Le dialogue entre associations et soignants porte parfois sur des questions sensibles. « Comment apprendre aux médecins à annoncer la maladie ou les soins palliatifs ?, interroge Muriel Hattab. C’est une question difficile à porter devant des médecins : la formation ne les prépare pas ou mal à affronter ces situations ». « Certaines associations font de la formation de parents qui incluent des étudiants en médecine pour apprendre le dialogue et l’écoute. Ce type d’initiatives permet aux futurs médecins d’adopter une nouvelle perspective et de changer de regard sur la relation de soins », complète Catherine Vergely.

Selon elle, la prise en charge s’améliore progressivement. Certaines pratiques évoluent en effet et démontrent une prise en considération des problématiques par les professionnels de santé. Ainsi, récemment, les spécialistes en oncologie pédiatrique de l’hôpital La Timone à Marseille ont noué un partenariat avec l’hôpital de la Miséricorde à Ajaccio pour éviter aux jeunes patients de longs déplacements dans la prise en charge du suivi de leur maladie.
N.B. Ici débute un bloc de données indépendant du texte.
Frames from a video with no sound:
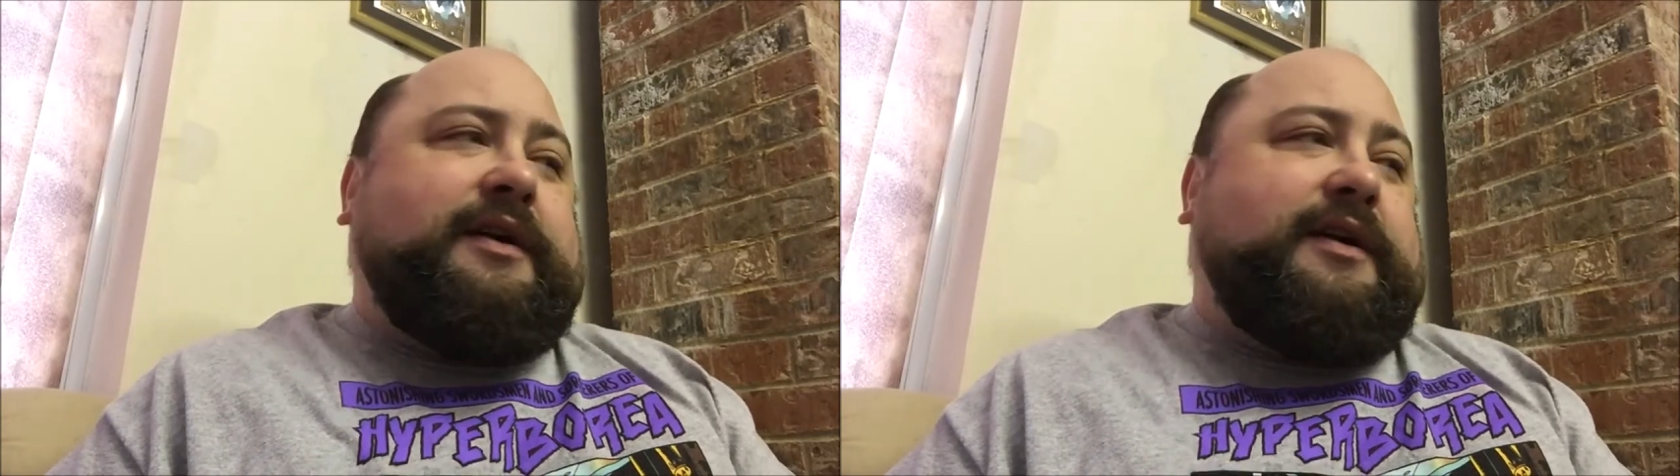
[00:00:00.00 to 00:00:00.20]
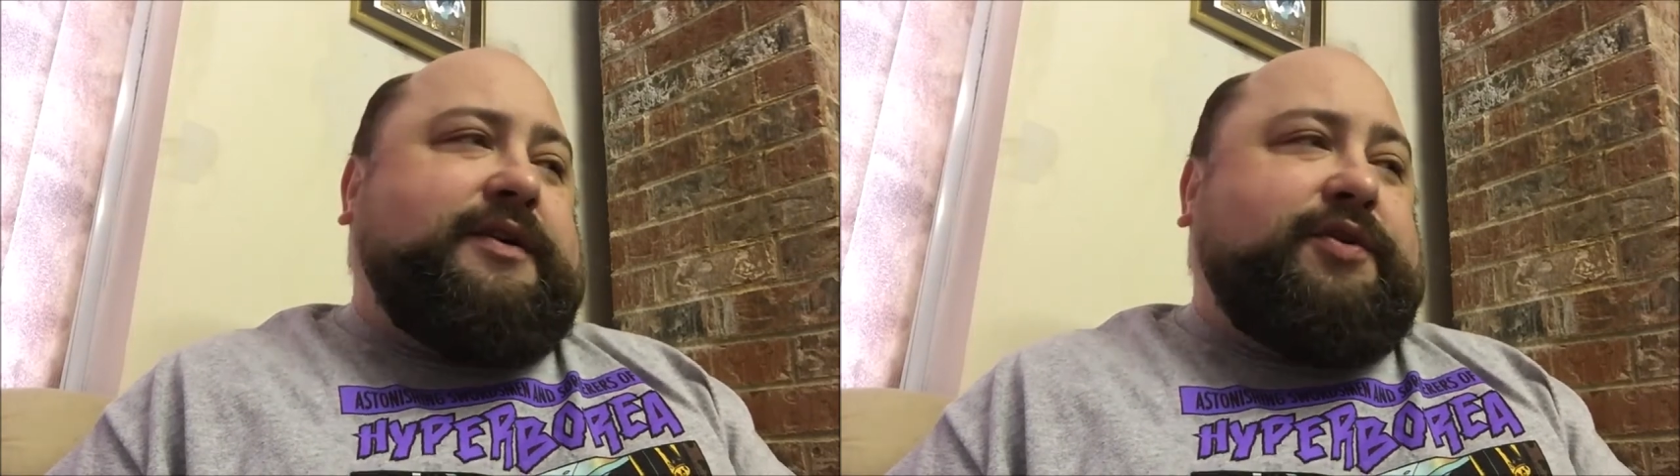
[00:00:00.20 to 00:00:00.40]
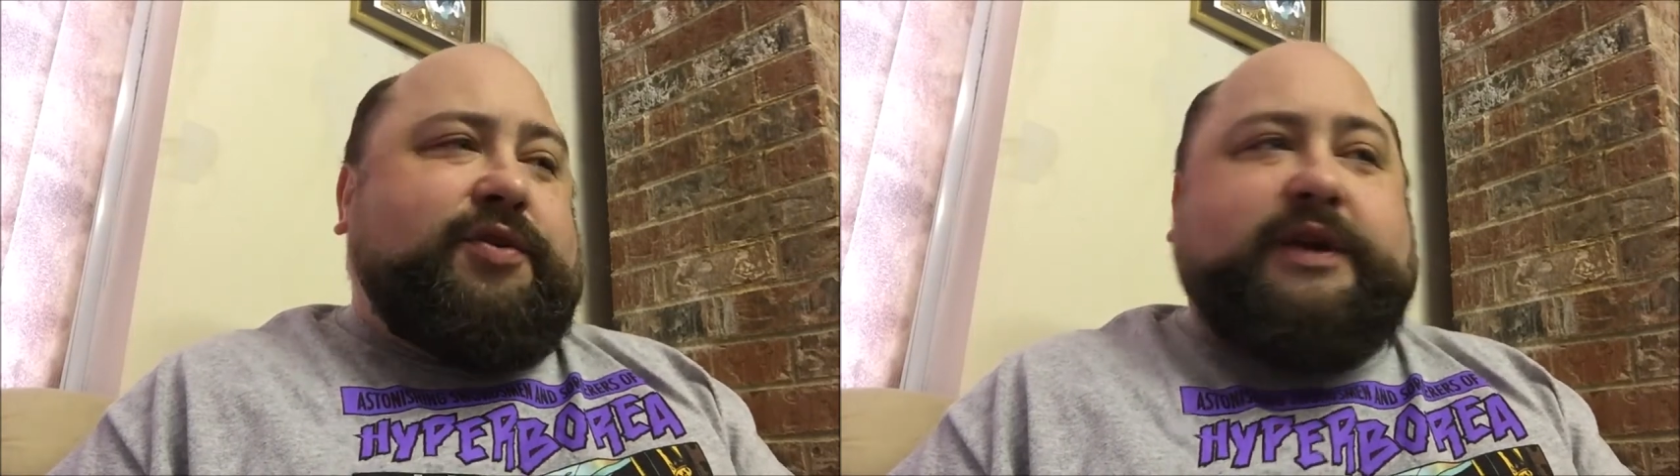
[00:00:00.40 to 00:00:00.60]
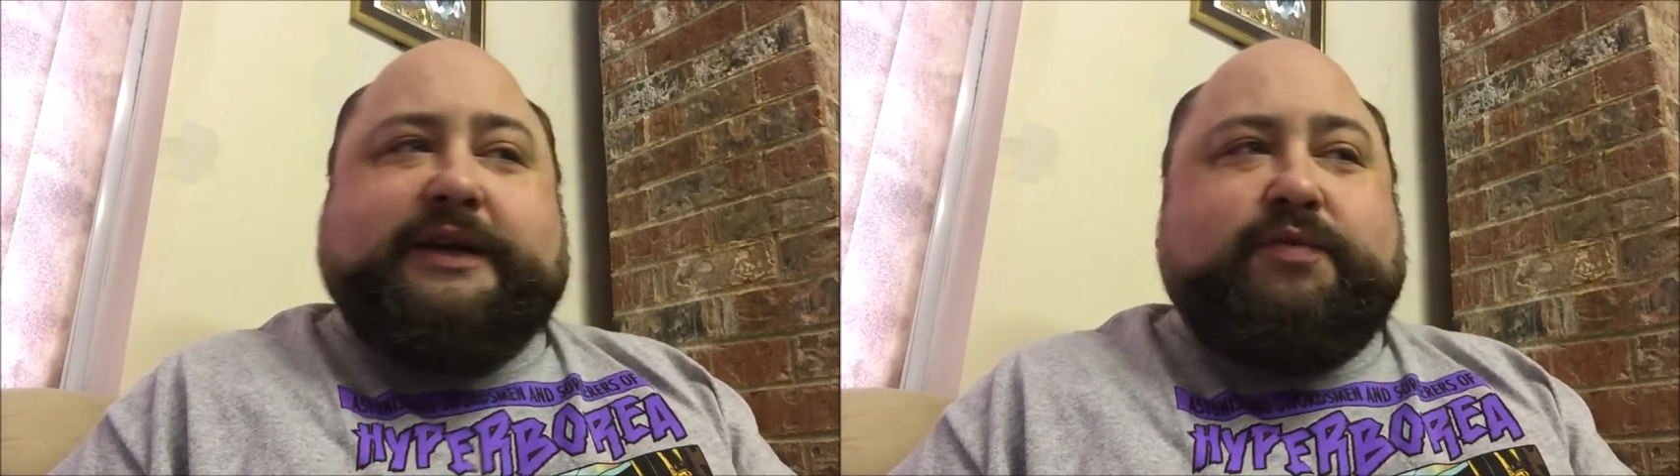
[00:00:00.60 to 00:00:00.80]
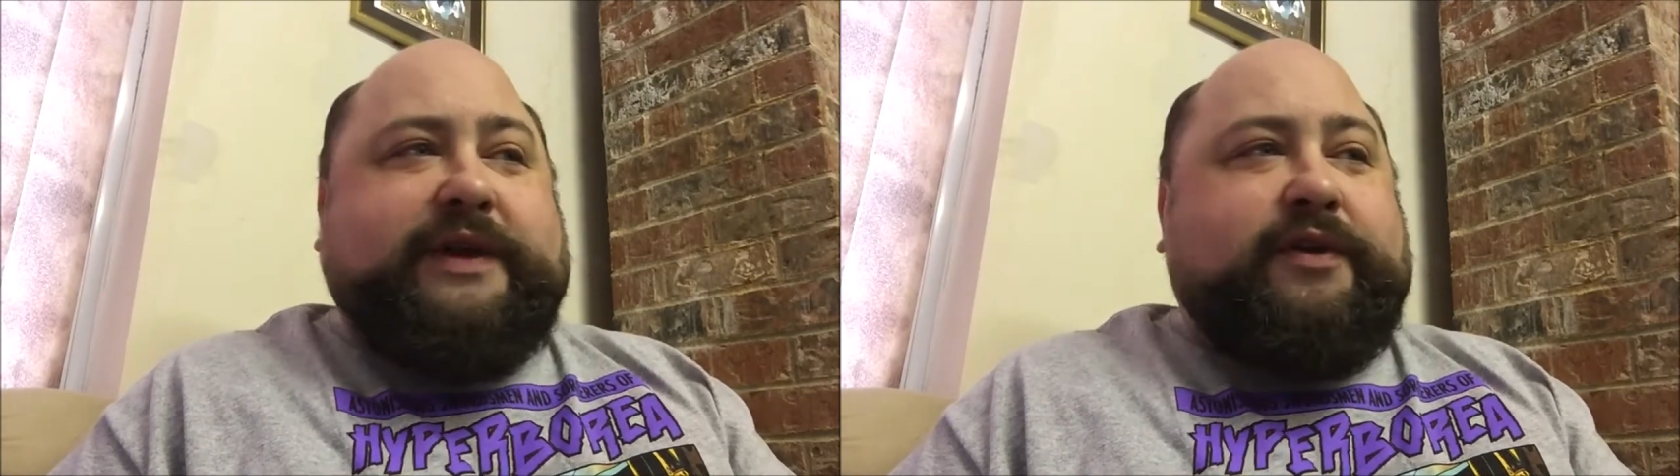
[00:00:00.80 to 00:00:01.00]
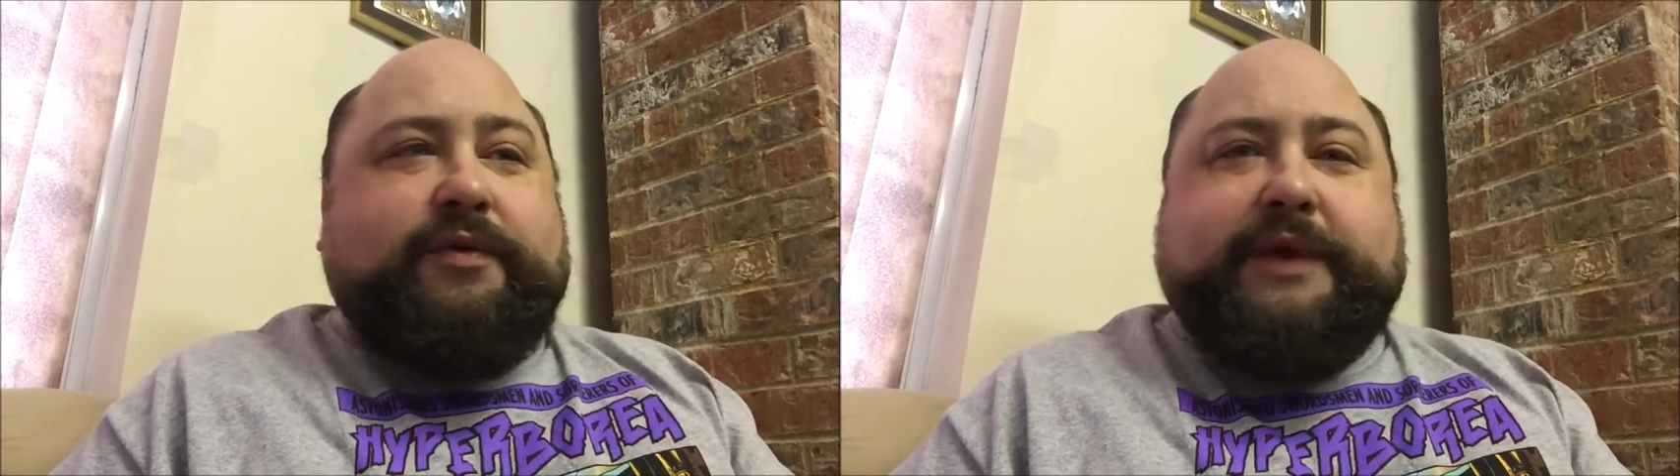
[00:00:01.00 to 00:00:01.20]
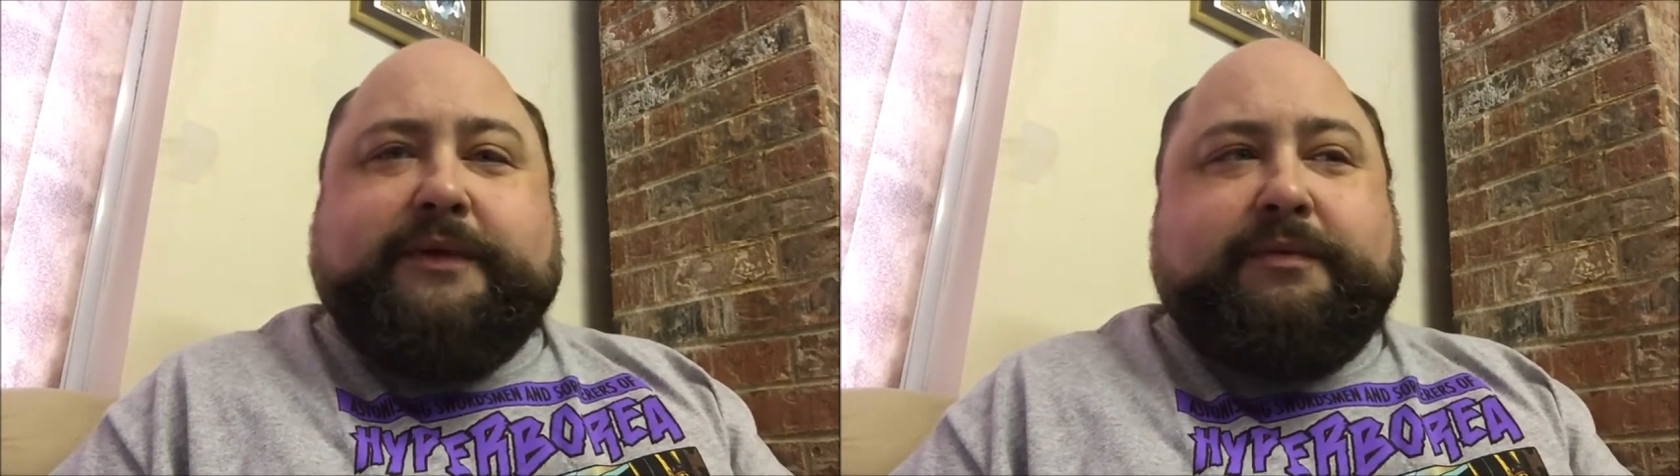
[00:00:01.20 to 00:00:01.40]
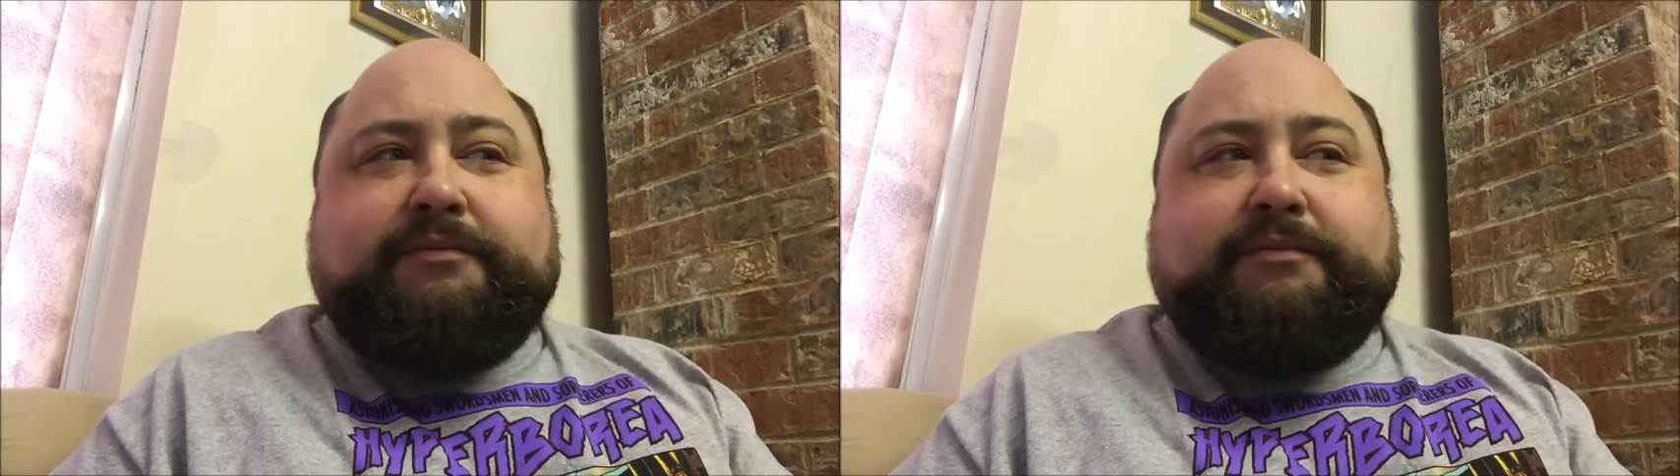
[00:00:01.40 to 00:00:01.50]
Like whether we're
Les spécialistes marseillais se rendront désormais à Ajaccio pour réduire les déplacements « très pesants pour les enfants et leurs parents et coûteux pour la sécurité sociale », expliquait, en janvier dernier, à l’AFP, Nicole Spinosi du comité corse de la Ligue contre le cancer.
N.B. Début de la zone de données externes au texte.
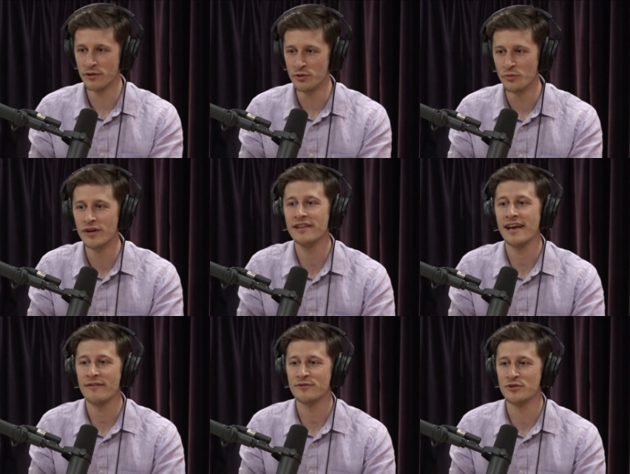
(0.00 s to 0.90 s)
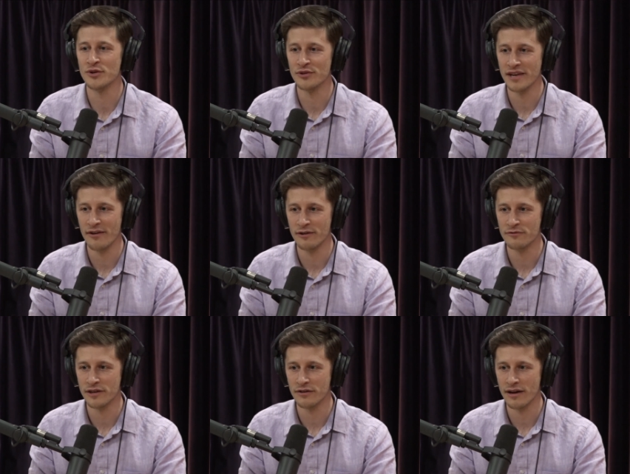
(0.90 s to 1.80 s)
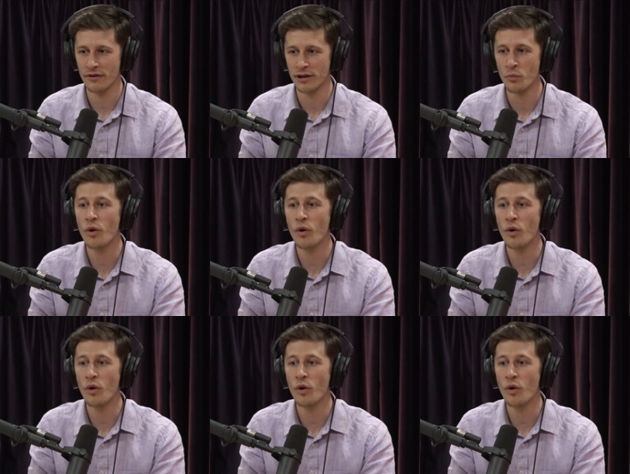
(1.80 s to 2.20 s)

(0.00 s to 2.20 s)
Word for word: you really have to drill down and figure out inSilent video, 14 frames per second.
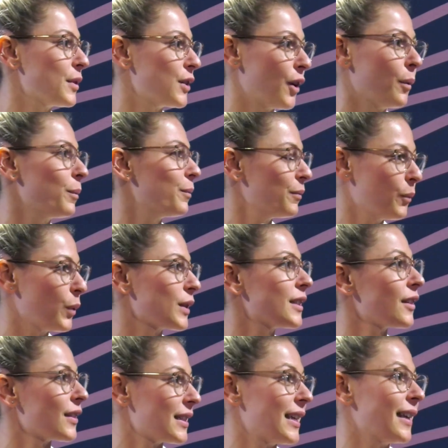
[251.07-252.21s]
So we're
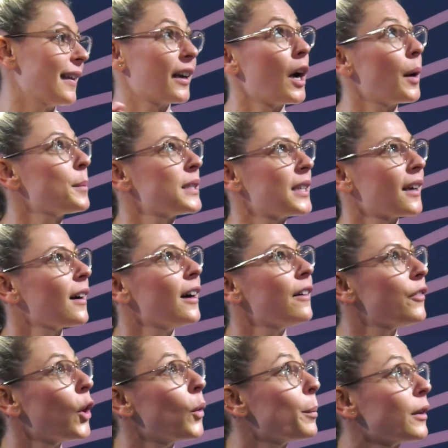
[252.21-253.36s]
still seeing that uptick
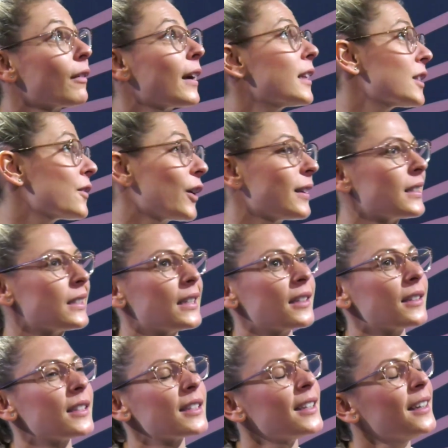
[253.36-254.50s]
of open rates, for
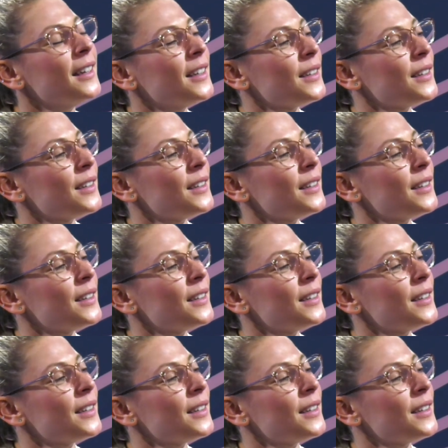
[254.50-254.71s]
instance.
La prise en compte des effets sur le long terme est un autre cheval de bataille des associations de patients. Il s’agit de défendre le droit à l’oubli pour assurer les conditions d’une « guérison sociale », mais aussi d’élaborer un suivi adapté pour ces patients devenus adultes. « Un enfant qui a reçu des irradiations a un risque accru de développer un cancer de la thyroïde 20 ans plus tard, rappelle Catherine Vergely. La prévention devrait être une priorité, mais aucun financement n’est actuellement dédié à cet aspect ». Ainsi, si les pratiques évoluent, des marges de progrès existent.